To the Editor — Rice domestication has long been a hot topic. Civáň et al.1 recently suggested that the Asian rice varieties indica, aus and japonica were domesticated independently in different parts of Asia. They reanalysed previously published genomic data to ascertain the loci under selection in indica, aus and japonica, and identified 38 co-located low-diversity genomic regions (CLDGRs) by applying the π(wild)(domesticated) threshold of 4 for indica, aus and japonica separately. In 25 CLDGR trees, indica and japonica branched separately, leading to the conclusion that the three groups were domesticated independently. We argue that the methodology Civáň et al. used to identify domestication loci is technically flawed.

We have previously sequenced the genomes of 1,083 accessions of cultivated rice (Oryza sativa) and 446 accessions of wild rice (Oryza rufipogon)2. Analysing these data, we showed that indica and japonica descend from different subpopulations of wild rice, namely Or-I and Or-IIIa, respectively. We identified the domestication loci, of which the validity was confirmed by the identification of quantitative trait loci (QTLs) for domestication traits. We further found that, unlike the genome-wide pattern, the two subspecies were often clustered together at the domestication loci. Integrating all the data, we proposed a demographic scenario in which japonica was first domesticated from Or-IIIa, whereas indica was subsequently developed from Or-I with the adoption of many domestication alleles from japonica.

We noticed that the domestication loci reported by Civáň et al. were mostly different from the domestication sweeps we had previously identified. The well-characterized domestication genes (such as An1, Bh4 and OsC1)35 were located in our previous 55 domestication sweeps, but were not included in the 38 CLDGRs of Civáň et al. We suggest that the procedure they used to identify domestication loci was flawed. Specifically, there was a strong genetic bottleneck in japonica, but Civáň et al. still applied the π(wild)(domesticated) cutoff of 4 in this population, which meant that approximately half of the rice genome was considered as ‘low-diversity genomic regions’ during CLDGR detection. There certainly existed indica-specific selective sweeps, as many natural and human selections must have occurred over the past several thousand years. Simply identifying the low-diversity regions in indica separately and then overlapping them with half of the rice genome, as Civáň et al. did, would have recognized many footprints of other types of selection (such as natural selection or selection for improvement after domestication). As such, we suggest that building trees from these regions does not tell us about domestication.
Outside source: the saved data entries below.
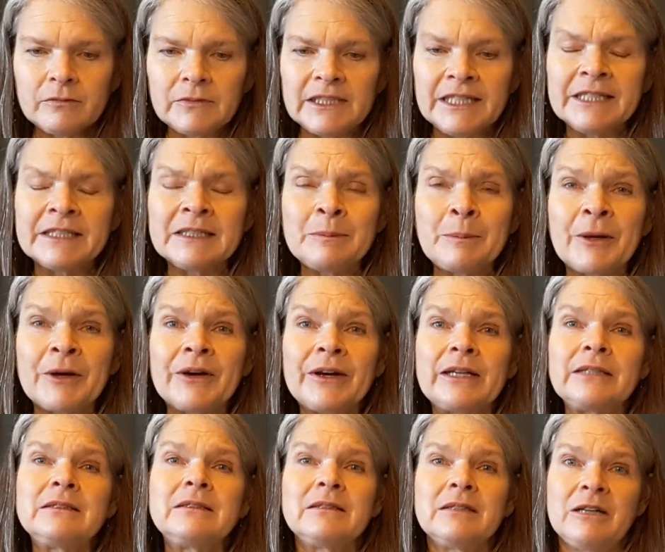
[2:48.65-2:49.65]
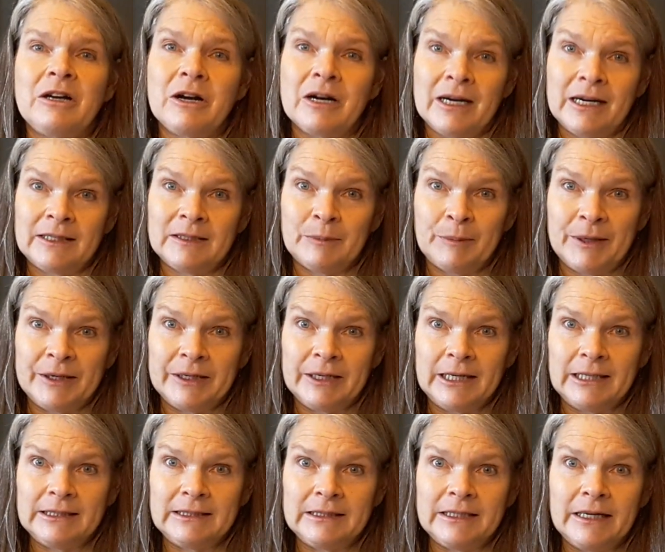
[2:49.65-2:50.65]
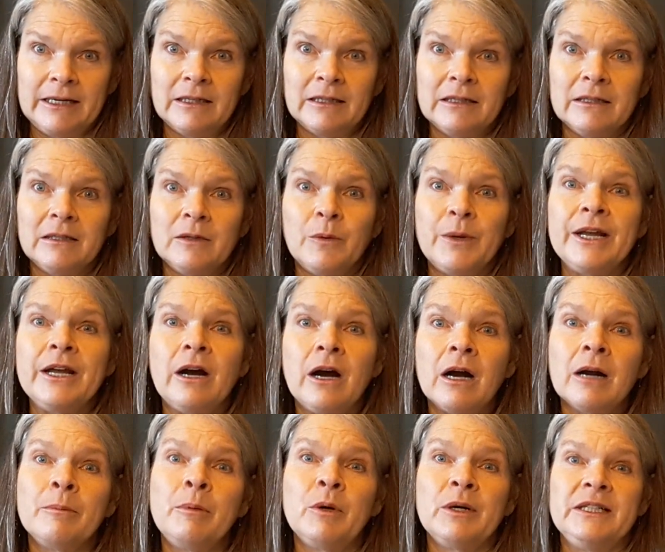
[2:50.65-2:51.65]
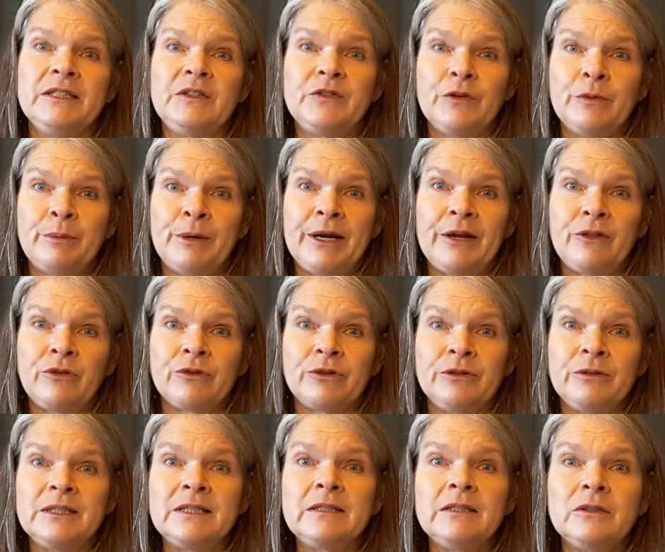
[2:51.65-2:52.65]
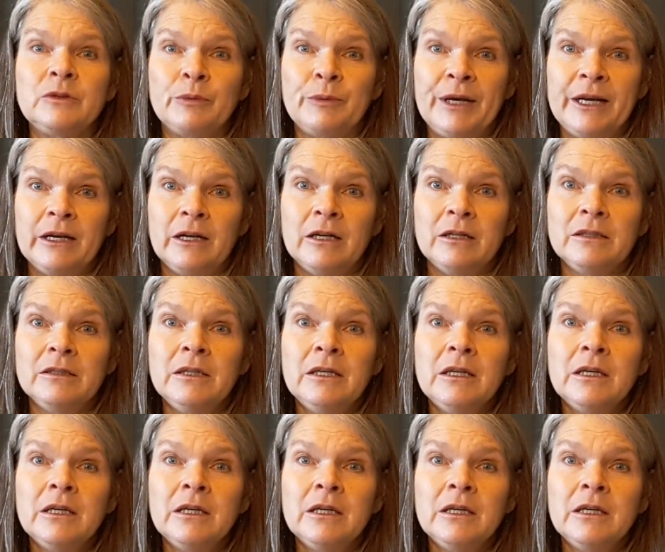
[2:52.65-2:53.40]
experienced and are experiencing. We are poised for breakthrough. This is real.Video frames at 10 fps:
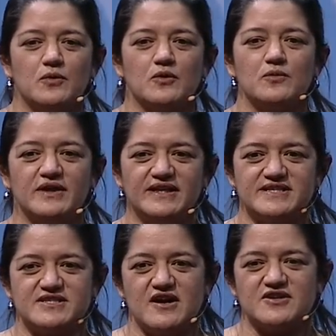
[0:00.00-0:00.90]
were willing
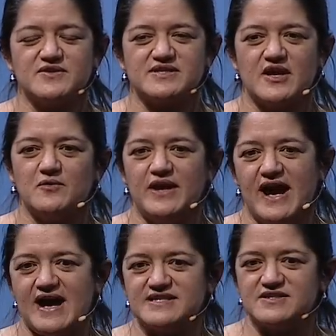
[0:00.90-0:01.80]
to talk to us and we
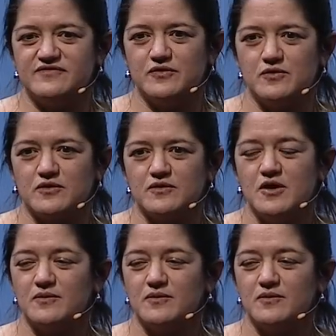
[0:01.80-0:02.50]
asked for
Civáň et al. also found evidence supporting a single domestication origin in six CLDGRs, one of which included the PROG1 gene6,7. They suggest that such selection could have taken place multiple times during independent domestication processes. However, the occurrence of identical domestication alleles and very similar adjacent haplotypes suggests that this is unlikely. Moreover, it wasn't entirely clear how they classified the CLDGR trees into single or multiple domestication origins. Particularly, we noticed that the domestication gene sh4 (which controls seed shattering), which apparently originated only once8, was not classified into the single domestication origin group (see the position of CLDGR tree 13 in Table 1 of ref. 1).

Civáň et al. were puzzled by the pattern of the phylogenetic tree for the 55 domestication loci in our work, where the japonica group is nested within indica. Careful analysis of our paper would find that for each individual domestication locus, japonica and indica varieties were all mixed together (see Supplementary Fig. 21 in ref. 2). At some domestication loci (such as OsC1), the domestication haplotypes were almost fixed in the japonica population but not fixed in indica rice. In other words, the indica group has many allelic combinations at the 55 domestication loci but japonica has very few. The phylogenetic tree derived from the genomic data of all 55 domestication loci together thus understandably results in a pattern whereby japonica is nested within the indica group.

In summary, we suggest that our previous conclusion was well founded: that japonica was domesticated first, whereas indica subsequently emerged by adopting domestication alleles from japonica. Observations of a single domestication origin, where the alleles are fixed in both indica and japonica, are indeed infrequent — among 40,000 rice genes, there are probably only a few tens of domestication genes. However, it was these genes that finally generated a new species, Oryza sativa. The role of the genes associated with key domestication traits has been explained well in many previous studies310.